Repository files navigation

Policy Iteration via Search Distillation

MCTS as a policy improvement operator. For single-agent planning with known dynamics, we use Gumbel MuZero search to compute improved policy targets—softmax(prior + Q)—then distill them into a neural network via cross-entropy. This is policy iteration, but the "improvement" step is search and the "evaluation" step is supervised learning. Pure JAX, competitive with PPO on wall-clock time.

Applied to Jumanji's 3D BinPack environment, we achieve 96% volume utilization vs PPO's 90%.

Read the full blog post for a deeper dive into the theory and implementation details.

Policy Iteration via Search Distillation for 3D Bin Packing

The Core Idea

When AlphaZero achieved superhuman performance at Go and Chess, the key innovation was how MCTS and neural networks reinforced each other. But AlphaZero uses self-play because Go and Chess are two-player games.

3D bin packing is different—there's no opponent. It's a single-agent planning task with known dynamics. For problems like this, self-play doesn't apply. Instead, we run search on each state and distill the resulting action distribution into a neural network:

┌─────────────────────────────────────────────────────────────────────────────┐
│                                                                             │
│   ┌─────────┐      improved       ┌─────────┐      distill      ┌───────┐   │
│   │ Gumbel  │ ───────────────────►│ Policy  │ ─────────────────►│  NN   │   │
│   │ MuZero  │      targets        │ Targets │      into         │Policy │   │
│   └─────────┘                     └─────────┘                   └───────┘   │
│        ▲                                                            │       │
│        │                          next iteration                    │       │
│        └────────────────────────────────────────────────────────────┘       │
│                                                                             │
│   The network improves → search becomes stronger → better targets → ...     │
│                                                                             │
└─────────────────────────────────────────────────────────────────────────────┘

This is policy iteration: search is the improvement operator, supervised learning is how we internalize the improvement.

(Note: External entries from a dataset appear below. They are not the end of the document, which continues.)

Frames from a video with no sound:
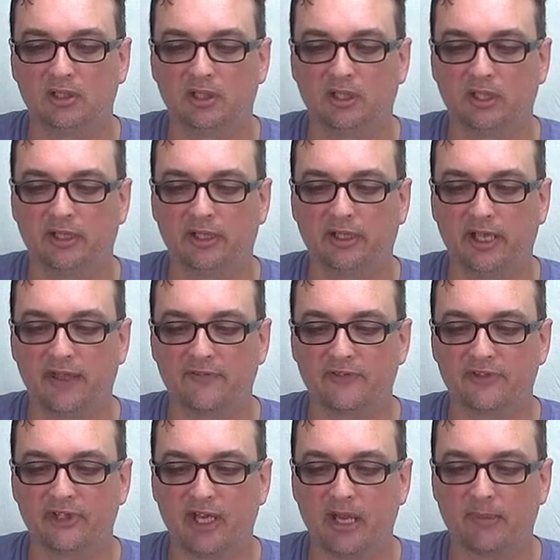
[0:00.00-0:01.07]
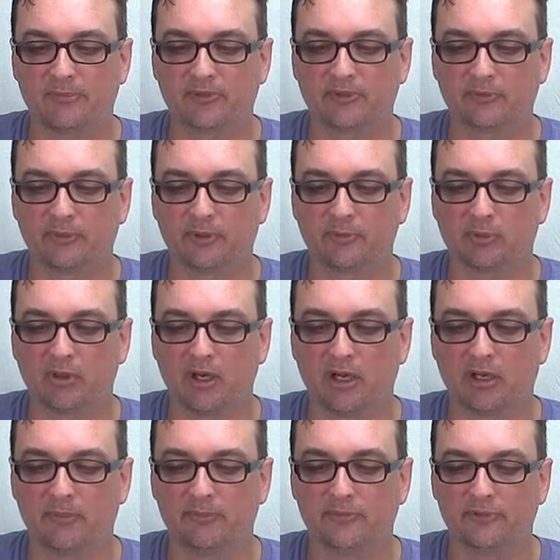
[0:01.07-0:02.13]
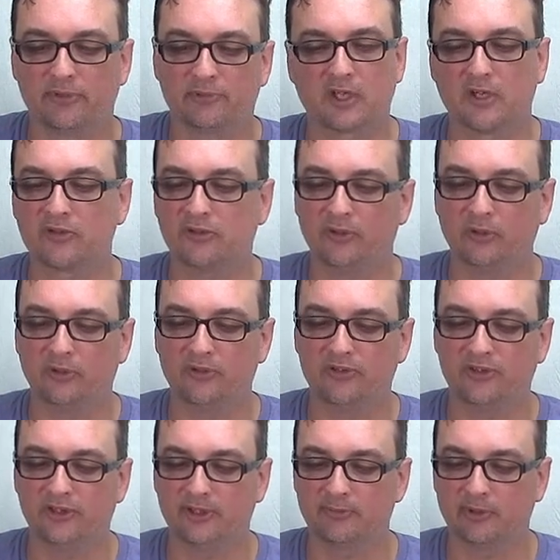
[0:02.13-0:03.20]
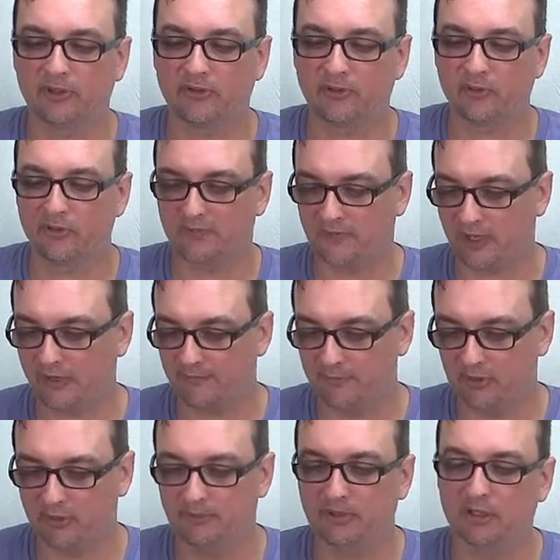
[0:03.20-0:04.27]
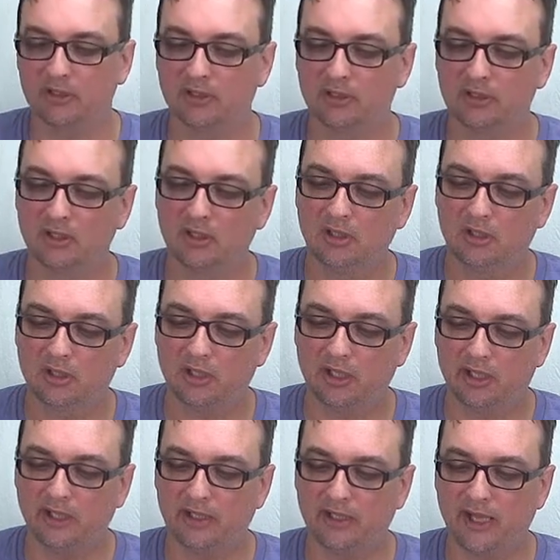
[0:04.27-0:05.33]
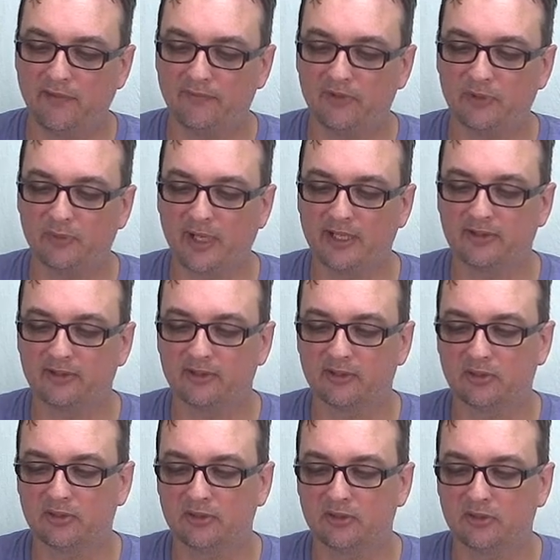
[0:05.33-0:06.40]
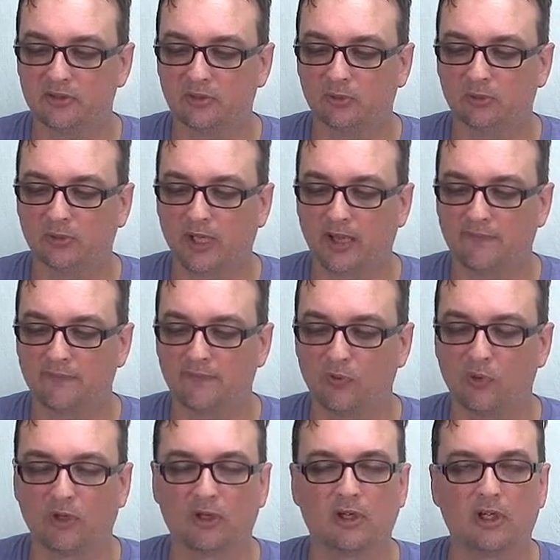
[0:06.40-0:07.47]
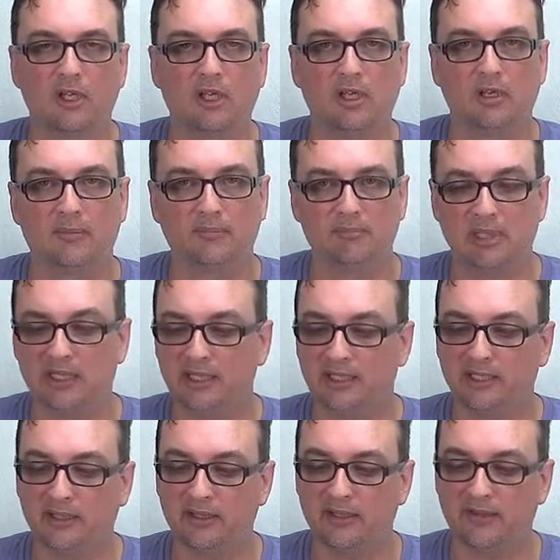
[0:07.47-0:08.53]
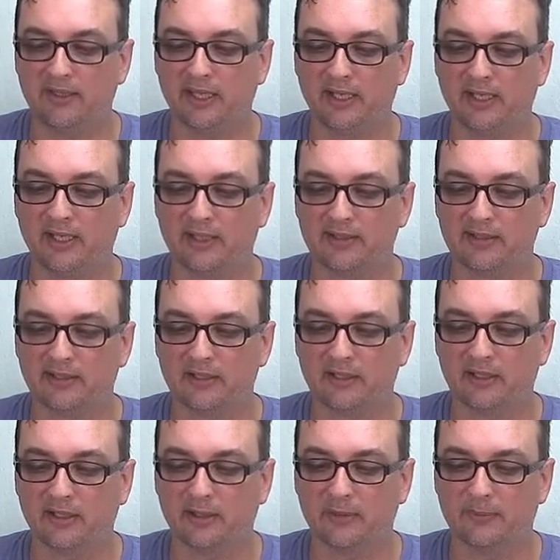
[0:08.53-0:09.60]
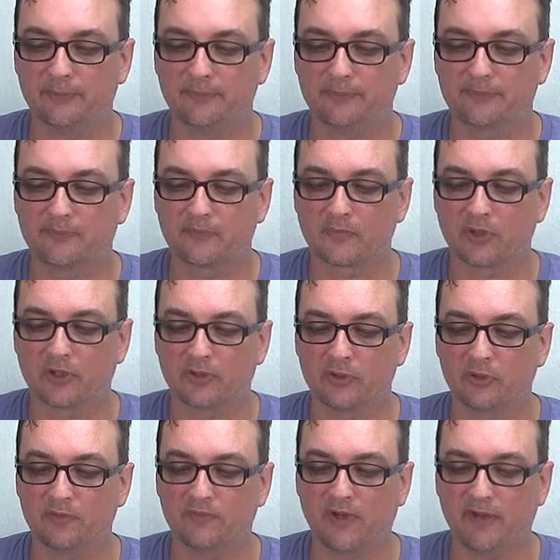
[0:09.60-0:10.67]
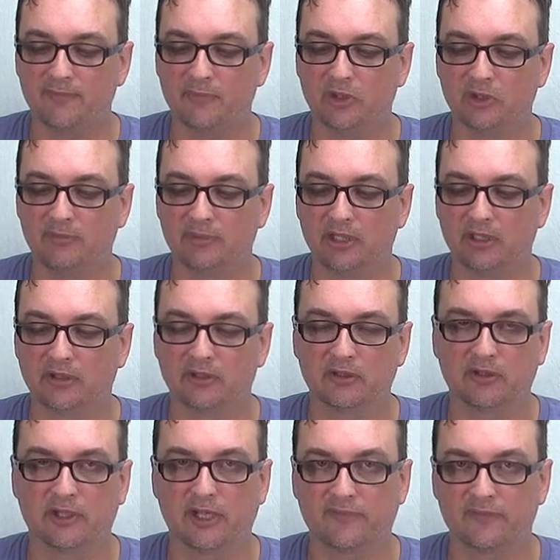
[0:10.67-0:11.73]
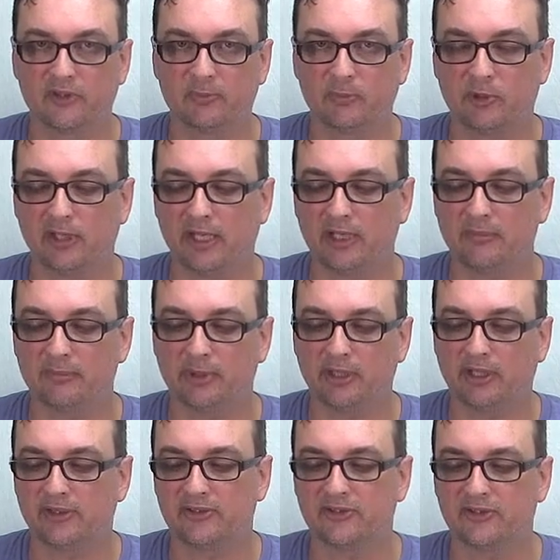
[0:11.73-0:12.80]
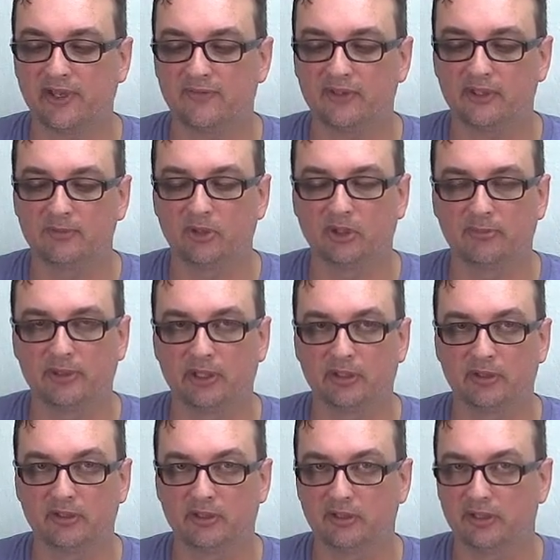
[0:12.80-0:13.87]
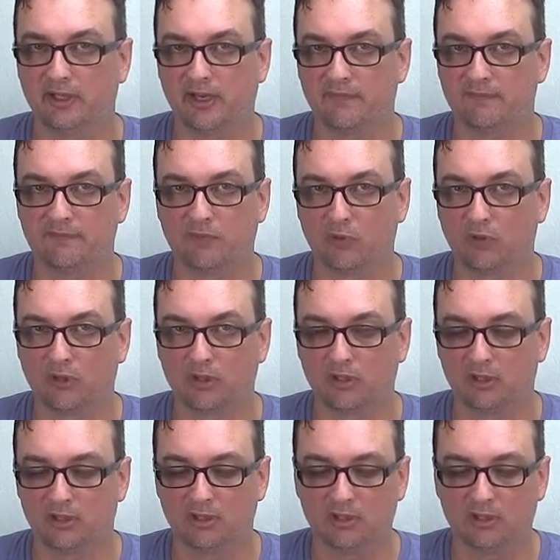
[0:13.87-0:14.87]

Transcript: f-stops with primes. Here's an old Sigma 35mm f2.8 to f4, meaning that at 35mm you're at f2.8, but at 70mm you're at f4.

Relationship to Expert Iteration

This approach is closely related to Expert Iteration (Anthony et al., 2017), which frames the same idea as "MCTS is an expert teacher, the network is an apprentice." However, there are meaningful differences:

Aspect Traditional EXIT This Implementation
Policy target n(s,a) / n(s) (visit counts) softmax(prior + Q) (policy improvement)
Root exploration UCT + Dirichlet noise Gumbel-Top-k + Sequential Halving
Theoretical guarantee Asymptotic (infinite simulations) Finite-sample policy improvement
Value targets MCTS root values Monte Carlo returns

We use Gumbel MuZero as the search algorithm, which computes softmax(prior_logits + completed_Q) as targets—a direct policy improvement operator from Danihelka et al. (2022). This provides stronger guarantees when simulation budgets are small relative to the action space (like our 800 actions with 32 simulations).

Why This Is Not PPO

The policy is trained by imitation, not policy gradients:

L_policy(θ) = -Σ_a π_search(a|s) log π_θ(a|s)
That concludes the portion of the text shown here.